たとえば、オブジェクトデータベースの場合、設計したクラス図を元にクラスをそのままデータベースにおけるので、ビジネスロジックは、クラスのメソッドとしてデータベース内に配置できます。そうなると、アプリケーションは、オブジェクトデータベース内のインスタンスに対してメソッドを実行することで、ビジネスロジックを実行できます。
これがリレーショナルデータベースとなると、ことは簡単にいかず、オブジェクト指向で設計しても、テーブルとストアドプロシージャに分離が必要で、データとロジックが分離してしまいます。ストアドプロシージャにビジネスロジックが集約できれば、それを呼び出すことでアプリケーションのビジネス層を簡素化できるのですが、一般的にリレーショナルデータベースのストアドプロシージャで実現できることには制約があります。
これらのバックグラウンドを理解したうえで、SQL Server 2005を見た場合、いったいビジネスロジックをどこに配置すればよいのか?、という疑問を感じる人が多いのではないかと思います。その理由は、.NET Frameworkを利用したロジックをSQL Server 2005に統合できるからです。

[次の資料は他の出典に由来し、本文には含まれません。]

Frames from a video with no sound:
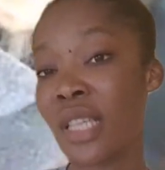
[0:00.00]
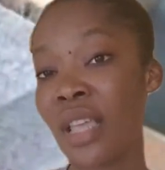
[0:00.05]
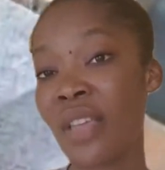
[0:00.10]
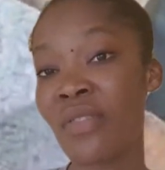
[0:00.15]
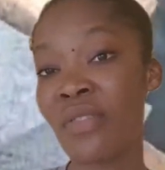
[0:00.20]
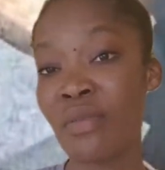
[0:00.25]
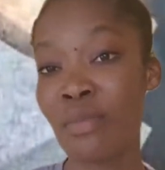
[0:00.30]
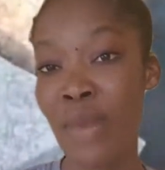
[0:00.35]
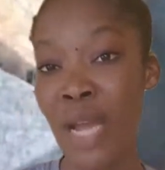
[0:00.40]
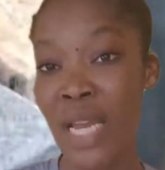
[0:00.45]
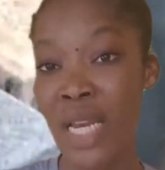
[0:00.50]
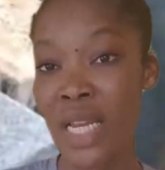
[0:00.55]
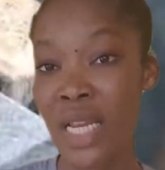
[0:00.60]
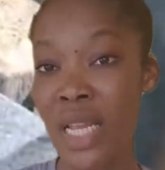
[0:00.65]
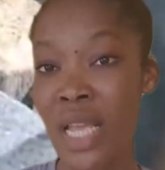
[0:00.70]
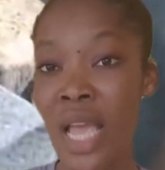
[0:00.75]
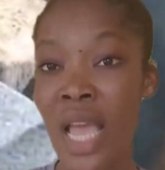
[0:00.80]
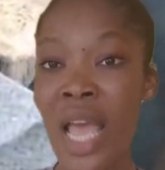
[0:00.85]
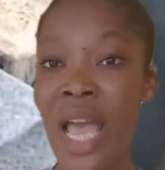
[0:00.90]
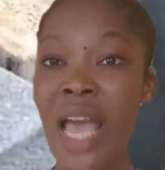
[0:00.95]
save
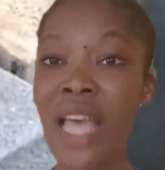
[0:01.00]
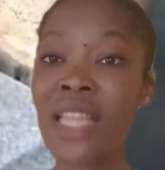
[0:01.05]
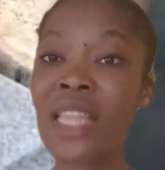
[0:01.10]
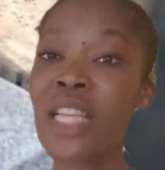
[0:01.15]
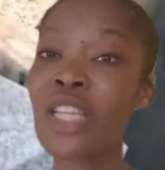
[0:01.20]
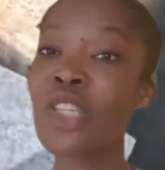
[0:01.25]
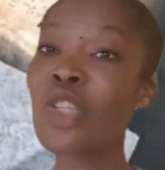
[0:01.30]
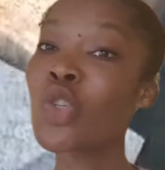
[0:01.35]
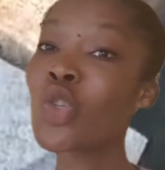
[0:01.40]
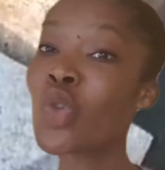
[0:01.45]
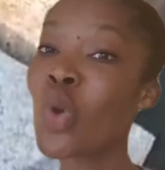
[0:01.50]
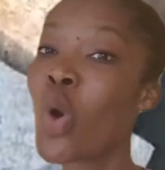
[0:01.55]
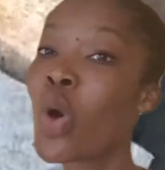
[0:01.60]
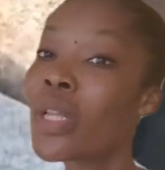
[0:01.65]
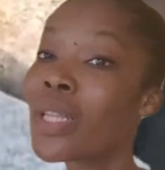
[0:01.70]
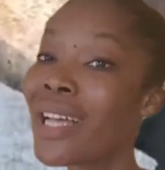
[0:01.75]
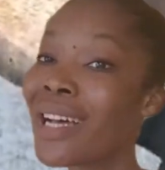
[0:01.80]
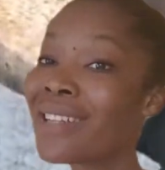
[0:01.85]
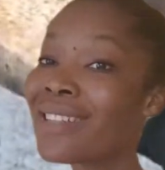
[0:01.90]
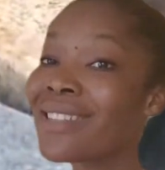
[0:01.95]
money. And then
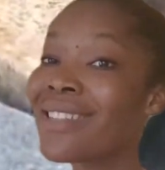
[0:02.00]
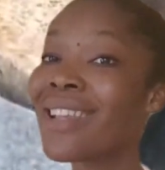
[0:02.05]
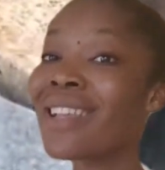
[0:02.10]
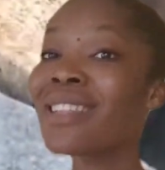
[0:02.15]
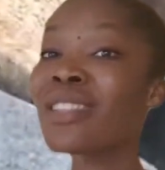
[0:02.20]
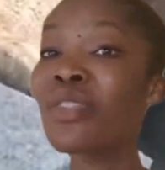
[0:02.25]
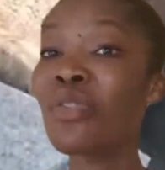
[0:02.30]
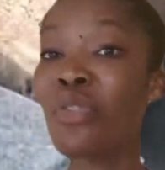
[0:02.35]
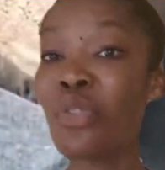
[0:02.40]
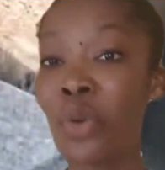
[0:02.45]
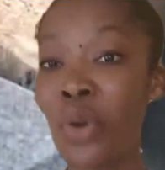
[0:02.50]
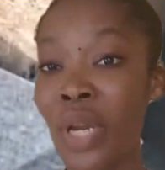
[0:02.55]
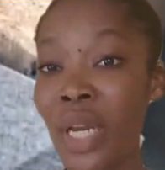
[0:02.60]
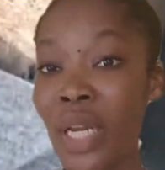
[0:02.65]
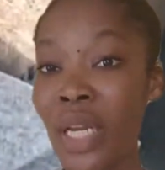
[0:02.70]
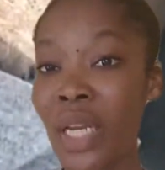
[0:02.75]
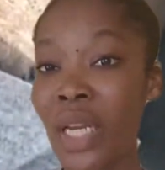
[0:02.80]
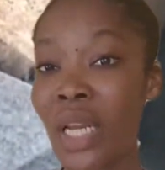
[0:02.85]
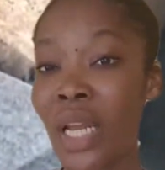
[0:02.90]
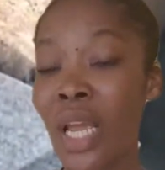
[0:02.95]
sawdust is
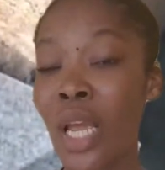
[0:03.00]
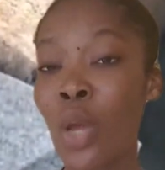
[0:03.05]
free.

私自身はコテコテにSQL Server 2005を評価している立場ではないので、白黒はっきり付けることができないのですが、もしSQL Server 2005側にビジネスロジックを集約することができれば、多階層の分散アプリケーションの開発スタイルのパラダイムシフトが発生するのではないかと感じています。
私の師匠である某教授の理論によれば、「データベースに任せられることは、データベースに任せた方が良い」と10年前に指導を受けています。
この理論には私は賛同しており、2000年から2001年頃、オブジェクトデータベースを販売していたときには必ず、ビジネスロジックをできるだけデータベースに集約することを提案していました。
SQL Serverに限らず、Oracle、DB2と、.NETとの融合が進んでいく現在、ビジネスロジックの配置について、システム設計者とデータベース設計者が協力しあって、ベターな解法を選んでいくのが必要なのかもしれないと感じています。
明確な解がなくて抽象的ではありますが、皆さんのご意見を伺えれば幸いです。